Comblements : on ne les dit pas — en sorte que, faussement, la relation amoureuse paraît se réduire à une longue plainte. C’est que, s’il est inconséquent de mal dire le malheur, en revanche, pour le bonheur, il paraîtrait coupable d’en abîmer l’expression : le moi ne discourt que blessé ; lorsque je suis comblé ou me souviens de l’avoir été, le langage me paraît pusillanime : je suis transporté, hors du langage, c’est-à-dire hors du médiocre, hors du général : «  Il se fait une rencontre qui est intolérable, à cause de la joie, et quelquefois l’homme en est réduit à rien ; c’est ce que j’appelle le transport. Le transport est la joie de laquelle on ne peut pas parler.  »
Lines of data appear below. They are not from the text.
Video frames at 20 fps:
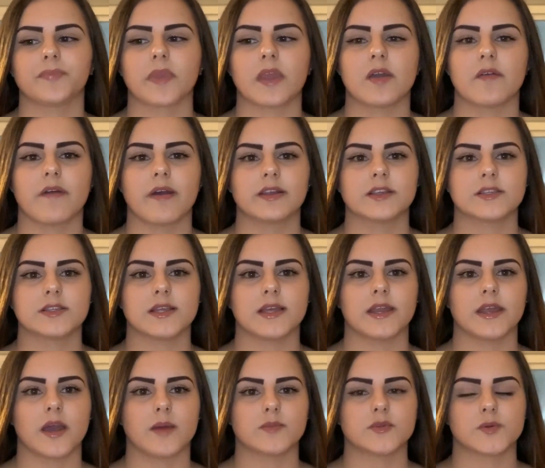events
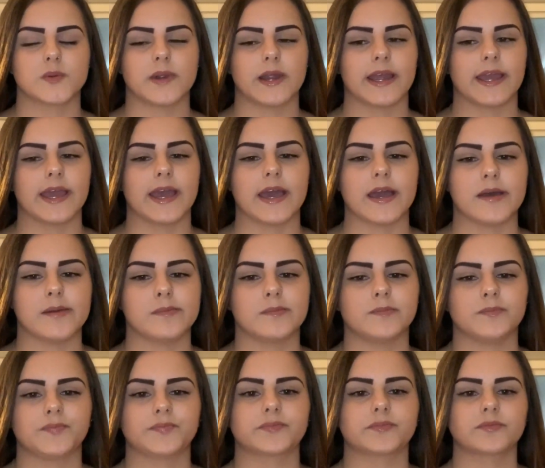leading up to where I
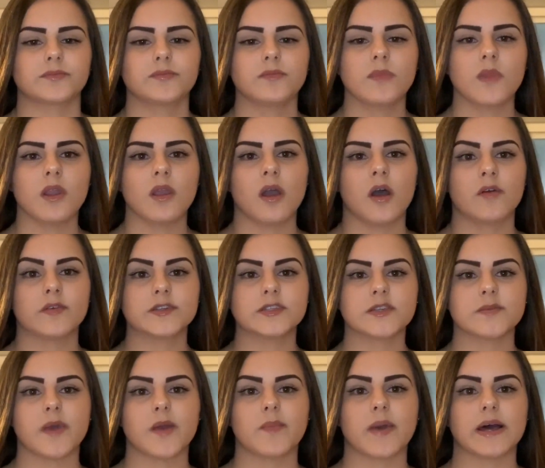am.
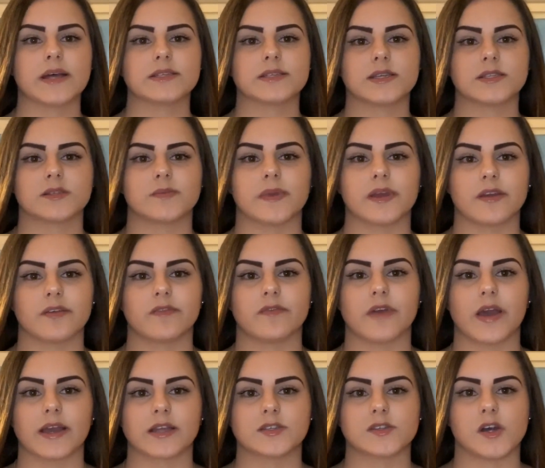Obviously, my past has a big
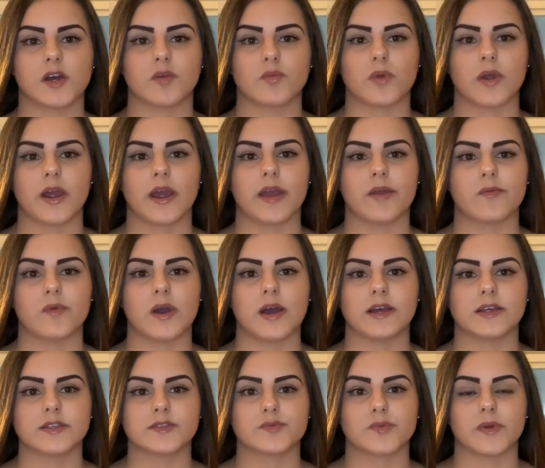effect on where I
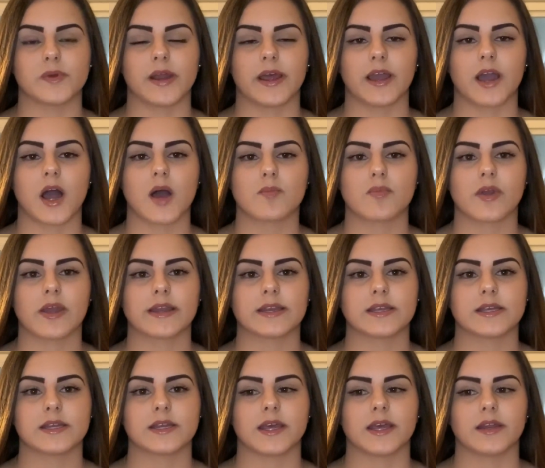was when I got
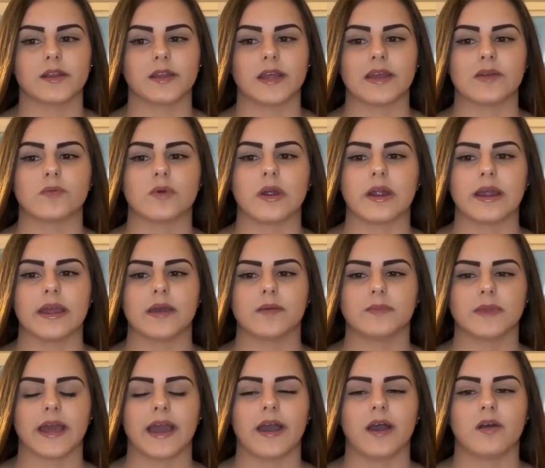pregnant and then where I am
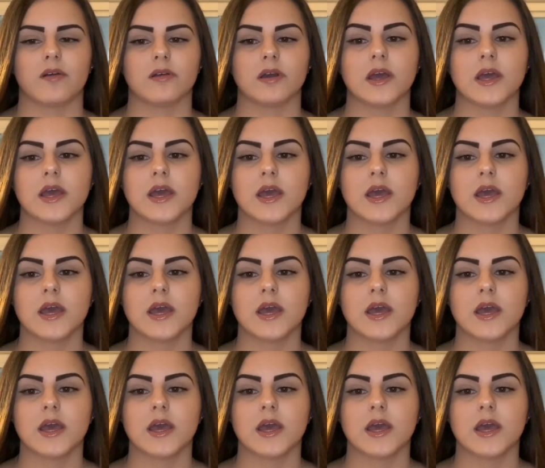now.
Roland Barthes, Fragments d’un discours amoureux, Seuil, p. 66.

Élisabeth Mazeron, 8 déc. 2009
stylisation

Banque, puis cherché le magasin des poupées de wayang. Travail magnifique que la peinture vulgaire abîme ensuite. Dans la stylisation des formes il y a quelque chose qui vient de la plume, du monde des oiseaux, qui rappelle le côté échassier qu’ont si souvent les Javanais. Côté perché, distrait, ailleurs, prêt à s’envoler dans un déploiement de surfaces insoupçonnées.
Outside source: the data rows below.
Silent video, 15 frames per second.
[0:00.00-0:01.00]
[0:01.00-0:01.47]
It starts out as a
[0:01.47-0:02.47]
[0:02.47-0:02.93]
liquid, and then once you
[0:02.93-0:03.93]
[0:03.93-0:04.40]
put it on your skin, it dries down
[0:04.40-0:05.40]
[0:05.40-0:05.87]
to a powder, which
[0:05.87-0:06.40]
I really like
Nicolas Bouvier, Il faudra repartir. Voyages inédits, Payot & Rivages, p. 124.

Cécile Carret, 28 juin 2012
contaminé

Nous récupérerons demain les rideaux du salon, les tableaux, après quoi, je suppose, nous ne reviendrons jamais plus dans cette maison. Entre autres étrangetés de la mémoire, il y a celle-ci : l’instant où nous y avons emménagé me semble proche tandis que celui, qui le précède immédiatement, où nous avons quitté la rue Gambetta, semble appartenir à un âge extrêmement éloigné, contaminé qu’il est, sans doute, par l’obscure éternité de l’enfance à laquelle, par l’effet du lieu, il touchait.

Pierre Bergounioux, « lundi 25 octobre 2004 », Carnet de notes (2001-2010), Verdier, p. 526.